- _The task_:
Write the records below out in full, character for character, with no pictures.

-*-

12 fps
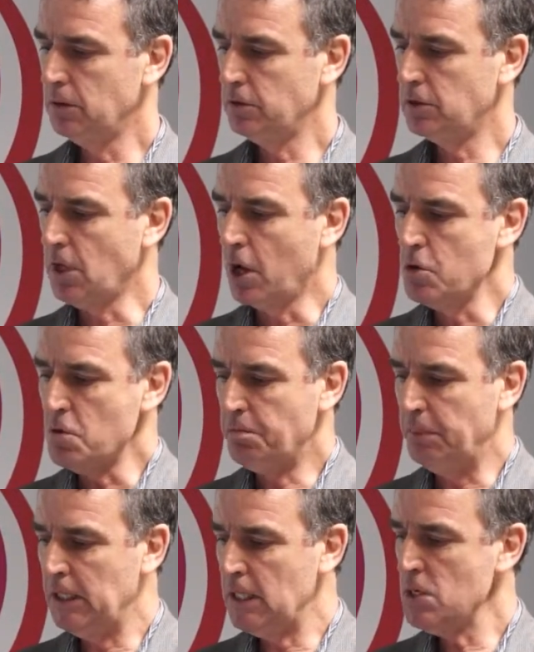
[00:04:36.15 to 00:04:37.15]
So
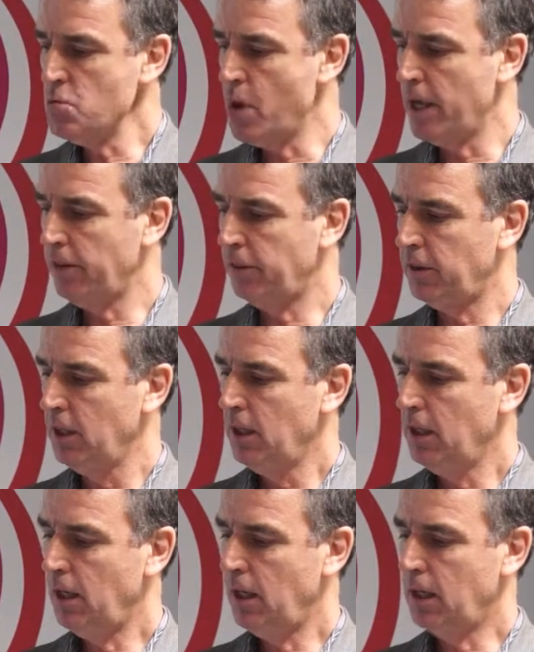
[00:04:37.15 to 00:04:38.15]
beginning with
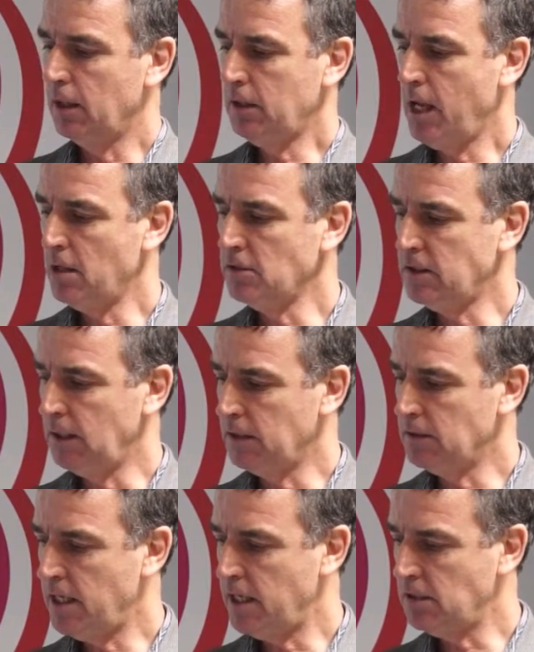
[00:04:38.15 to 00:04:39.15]
counselling
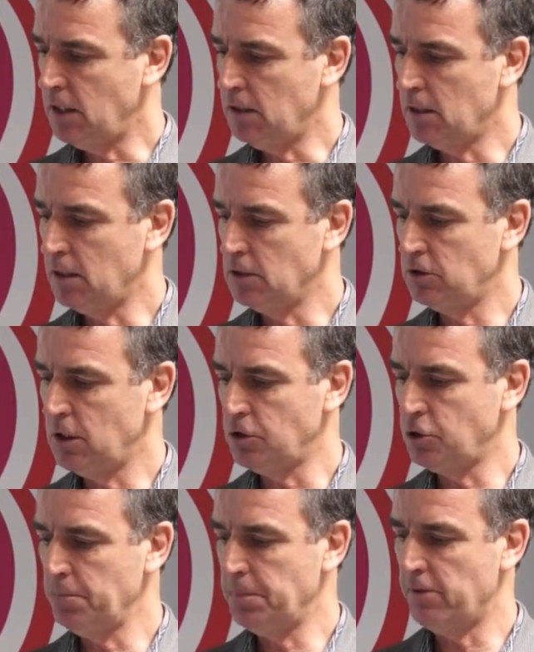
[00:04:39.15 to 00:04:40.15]
and testing that
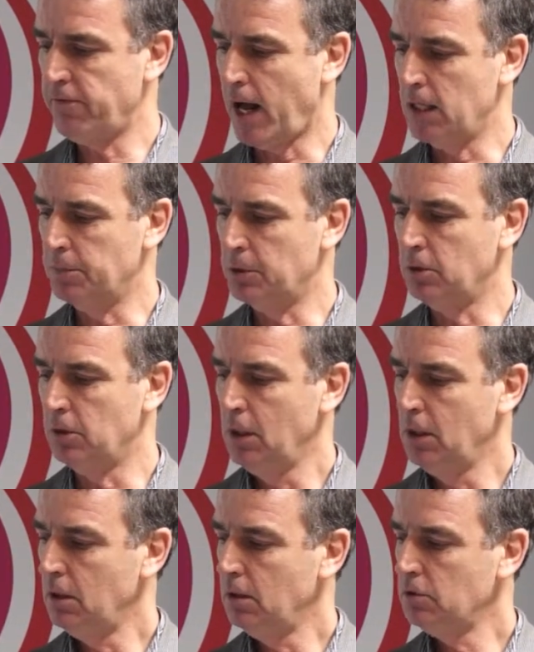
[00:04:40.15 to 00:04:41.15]
should be available
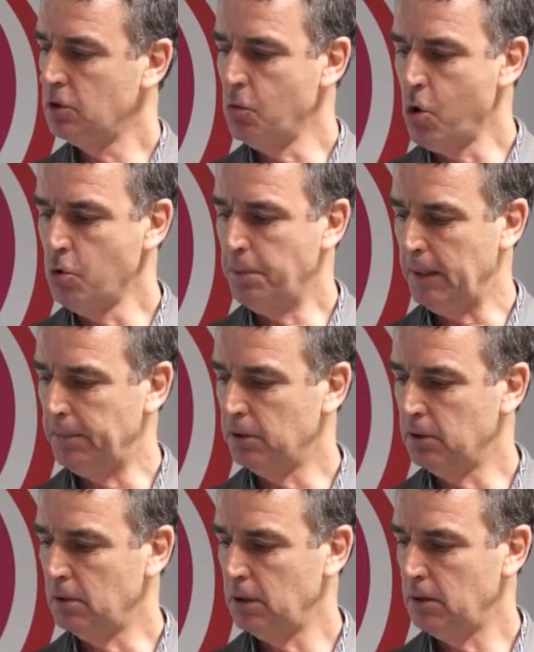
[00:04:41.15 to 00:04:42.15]
to all
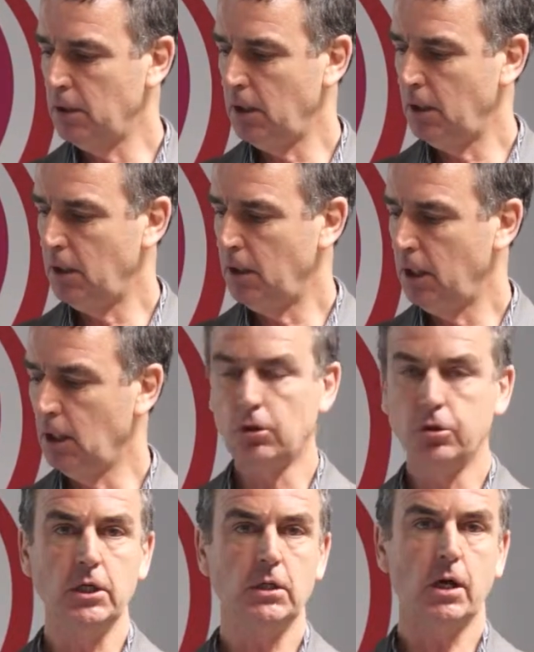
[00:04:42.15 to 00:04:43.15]
people,
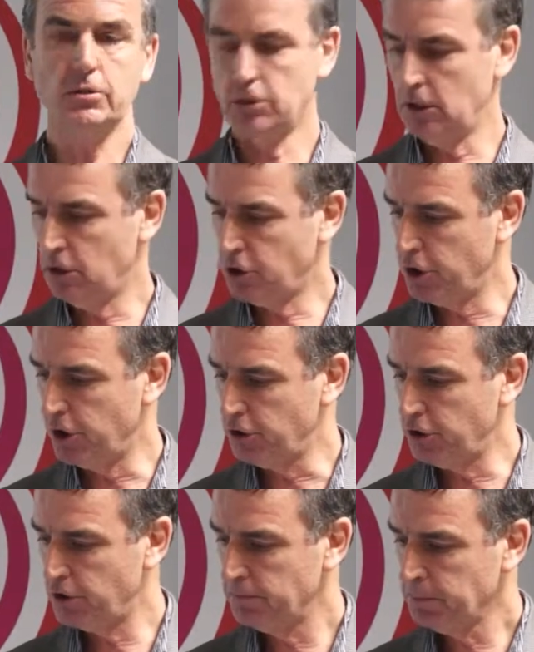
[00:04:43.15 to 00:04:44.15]
including those in the
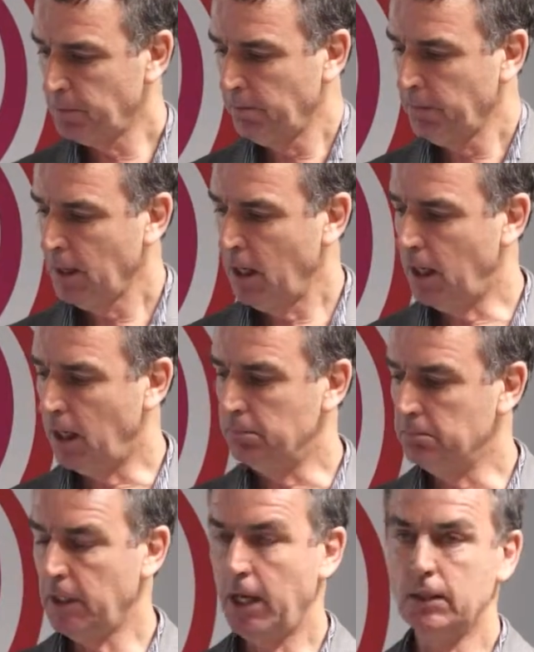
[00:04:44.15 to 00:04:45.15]
church.
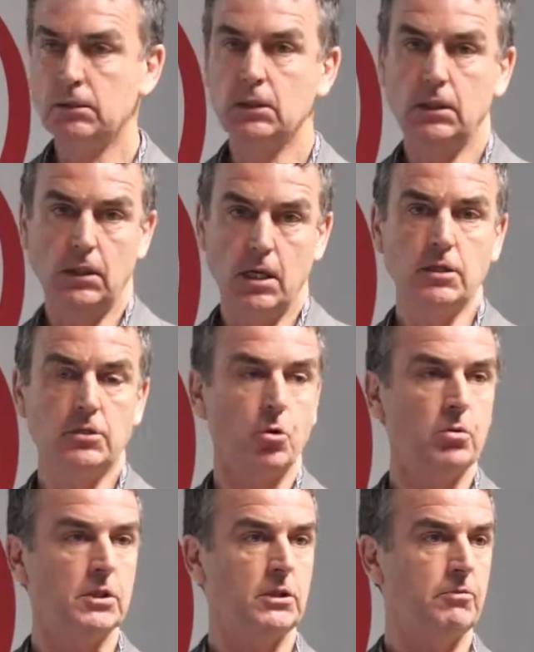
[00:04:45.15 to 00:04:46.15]
And he
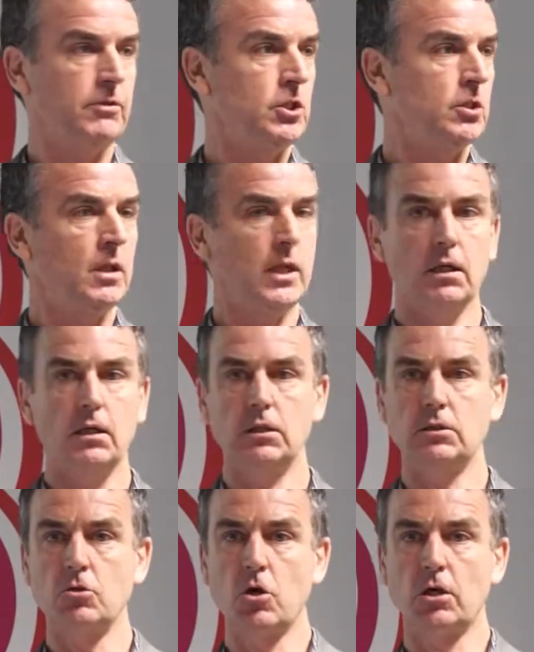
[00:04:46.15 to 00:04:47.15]
saw it as a vision that
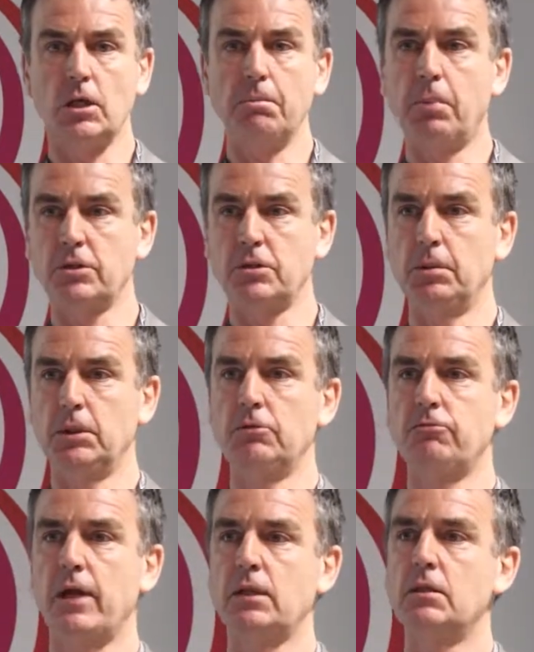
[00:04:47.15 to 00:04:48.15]
it's not impossible,
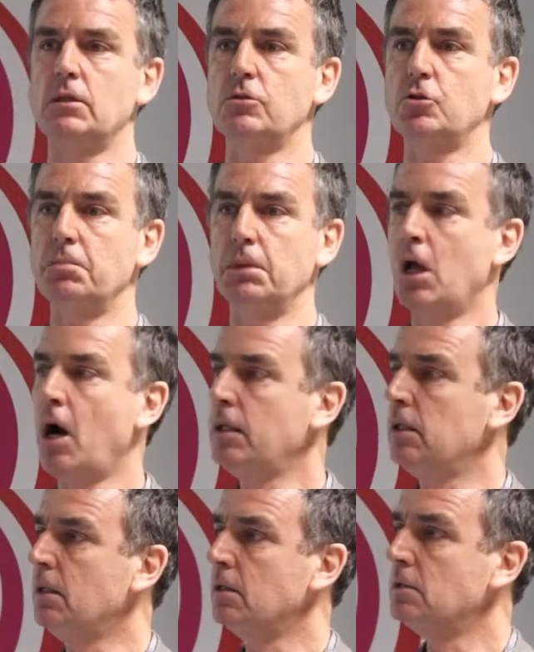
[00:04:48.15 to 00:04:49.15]
in fact, that it should be
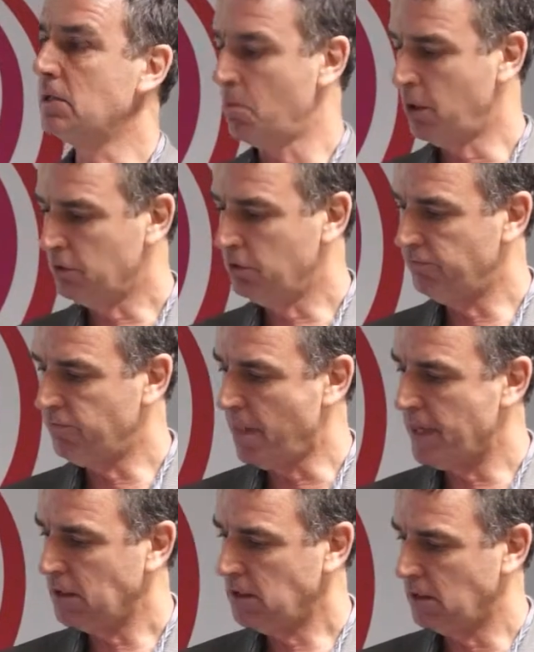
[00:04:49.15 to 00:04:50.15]
likely that someone could
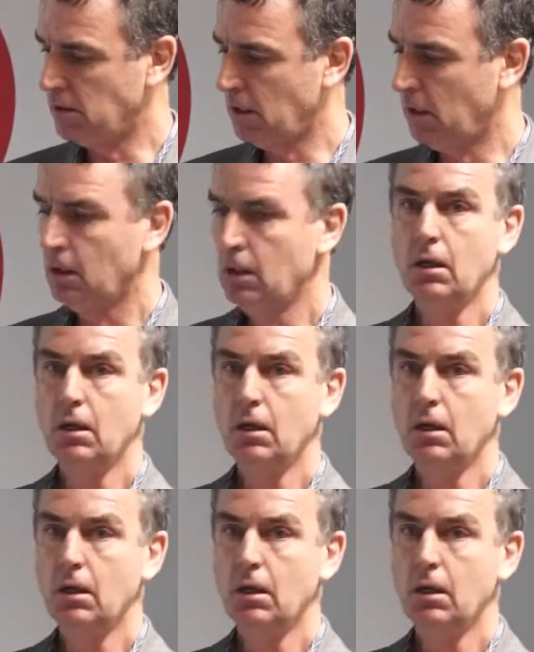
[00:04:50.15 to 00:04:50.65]
find that testing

-*-

- _Answer to this problem_:
12 fps
[00:04:36.15 to 00:04:37.15]
So
[00:04:37.15 to 00:04:38.15]
beginning with
[00:04:38.15 to 00:04:39.15]
counselling
[00:04:39.15 to 00:04:40.15]
and testing that
[00:04:40.15 to 00:04:41.15]
should be available
[00:04:41.15 to 00:04:42.15]
to all
[00:04:42.15 to 00:04:43.15]
people,
[00:04:43.15 to 00:04:44.15]
including those in the
[00:04:44.15 to 00:04:45.15]
church.
[00:04:45.15 to 00:04:46.15]
And he
[00:04:46.15 to 00:04:47.15]
saw it as a vision that
[00:04:47.15 to 00:04:48.15]
it's not impossible,
[00:04:48.15 to 00:04:49.15]
in fact, that it should be
[00:04:49.15 to 00:04:50.15]
likely that someone could
[00:04:50.15 to 00:04:50.65]
find that testing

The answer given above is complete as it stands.